The announcement came Friday, a day after the world’s biggest automaker said it would suspend production and worldwide sales of its Lexus GX 460 and would conduct safety tests on all its SUVs due to reports of rollover risk.
The recall affects 1998 through 2010 Sienna minivans that Toyota said could experience corrosion in the spare tire carrier cable if they have been operated in cold climates with high road salt use.
“In the worst case, the carrier cable may fail and the spare tire could become separated from the vehicle, a road hazard for following vehicles that increases the likelihood of a crash,” Toyota said in a statement.
A spokesman for Toyota, Brian Lyons, said the company did not know of any accidents or injuries associated with the defect, but was checking.
Toyota said it is currently working to develop a remedy for the problem.
“Until this remedy is developed, customers will receive an interim notice instructing them to bring their vehicle to a dealership for a preliminary inspection,” it said.

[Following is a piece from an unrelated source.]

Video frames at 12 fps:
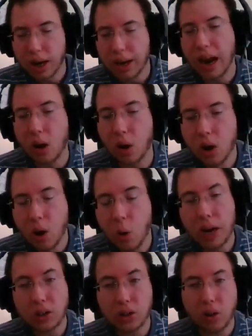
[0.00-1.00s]
Now,
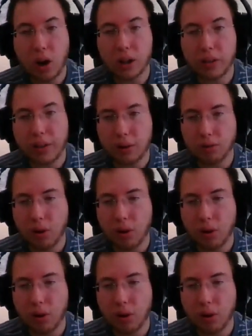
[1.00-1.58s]
when I started that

“Once the remedy has been developed, customers will receive a secondary notice advising the customer of the remedy availability.”
The recall involves about 600,000 minivans in the United States and another 270,000 in Canada, the automaker said.
Toyota, which overtook General Motors in 2008 as the world’s top auto seller, has been bedeviled by a series of safety issues that have raised questions about whether it sacrificed its legendary quality to become number one.
Toyota executives were hauled over the coals in the US Congress earlier this year and the company’s previously stellar reputation for safety was left in tatters after it recalled more than eight million vehicles beginning late 2009 for brake and accelerator defects.
The automaker has been hit with at least 97 lawsuits seeking damages for injury or death linked to sudden acceleration and 138 class action lawsuits from customers suing to recoup losses in the resale value of Toyota vehicles.
The company faces a record 16.4-million-dollar fine in the United States for its failure to notify authorities quickly about problems with “sticky pedals” that could force vehicles to speed out of control and officials have warned that further fines are possible.
Toyota suspended production and global sales of the Lexus GX 460 sport utility vehicle after US magazine Consumer Reports gave the SUV a rare “Don’t Buy: Safety Risk” rating Thursday in the latest blow to the reputation of the embattled Japanese auto giant.
When pushed to its limits, the rear of the GX “slid out until the vehicle was almost sideways before the electronic stability control system was able to regain control,” the magazine said.
Toyota said it will work on analyzing potential safety risks in the model, which has already sold 6,000 units.
This past week, the National Highway Traffic Safety Administration issued an advisory asking motorists to use caution when driving the vehicle.